Ben Weggenmann, SAP Security Research 

Huge amounts of textual data are processed every day using text mining and information retrieval techniques to assist us with analyzing, organizing and retrieving text documents. In many cases, it is desirable that the authors of such documents remain anonymous: They can reveal sensitive information about its authors, and critical news articles or customer feedback could cause retaliation or worsening business relations. However, simply removing personally identifying information from a document is insufficient, since so-called authorship attribution methods can reidentify the author just from the writing style.
In this talk, Ben will discuss the importance of privacy for textual data and present SynTF (published at SIGIR’18), the first text anonymization method based on differential privacy. SynTF protects the identities of the authors while preserving semantics to allow e.g. privacy-friendly topic inference tasks. Differential privacy is a statistical notion of privacy that won the 2017 Gödel prize and works by injecting randomness in the resulting data and thus providing plausible deniability for the authors.

Secure Data Structures with Intel SGX

Benny Fuhry, SAP Security Research 

In this talk, Benny Fuhry will mainly present HardIDX, a provably secure database index concept that won a best paper award. It is a hardware-based approach, leveraging Intel's SGX, for search over encrypted data. Only the security critical core, i.e., the search functionality, is implemented in the trusted environment and it resorts to untrusted software for the remainder. HardIDX is logarithmic in the size of the index and searches are performed within a few milliseconds. The implementation has a very small code and memory footprint yet still scales to virtually unlimited search index sizes, i.e., size is limited only by the general - non-secure - hardware resources. He will also talk about other current research projects concerning further secure and fast data structures and database primitives.

Bios

Ben Weggenmann is a researcher and Ph.D. candidate at SAP Security Research.

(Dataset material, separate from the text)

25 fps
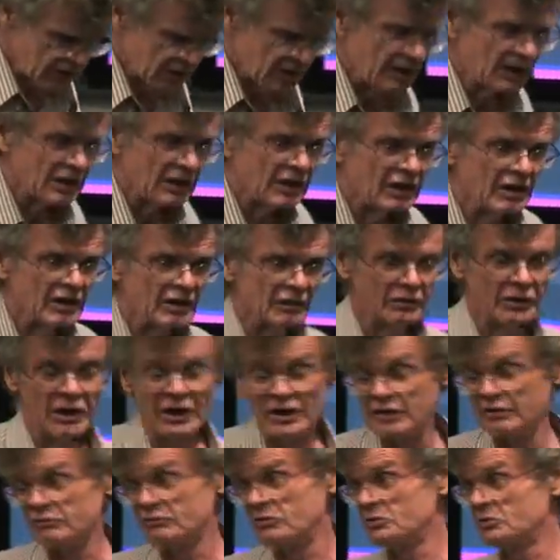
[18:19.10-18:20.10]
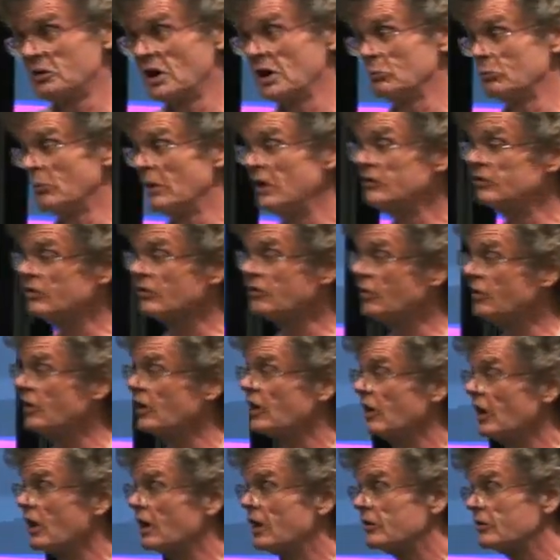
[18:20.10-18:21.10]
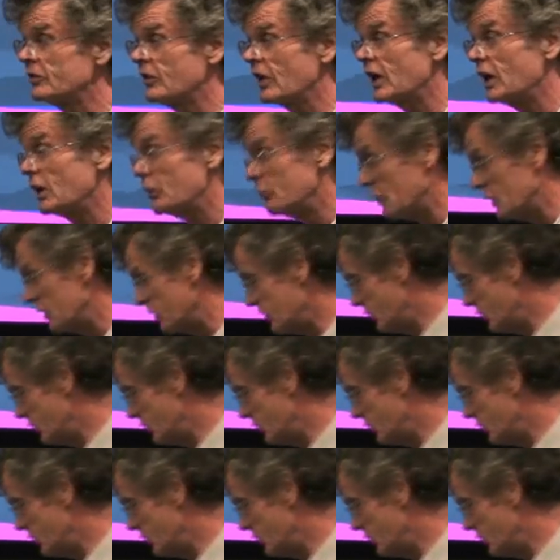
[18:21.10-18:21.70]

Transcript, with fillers: Uh, there aren't direct measures of that, but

His research interests cover computer security and data anonymization with a focus on differential privacy. He has previously worked in the industry on cryptography and embedded security and holds a Diplom degree in computer science from Ulm University and a B.Sc. (Hons.) in mathematics from Monash University.
Benny Fuhry is a permanent researcher and Ph.D. candidate at SAP's Security Research division. He holds a bachelor’s and master’s degree from the Karlsruhe Institute of Technology (KIT), Germany. His main contribution to research were an approach to encrypt analytical web applications and a best paper winning concept for a provably secure database index that uses Intel SGX. He currently researches further data structures and database primitives that are secure and fast to enable secure big data analysis in the cloud. Furthermore, he was SAP's leader for the EU research project TREDISEC (Trust-aware, REliable and Distributed Information SEcurity in the Cloud).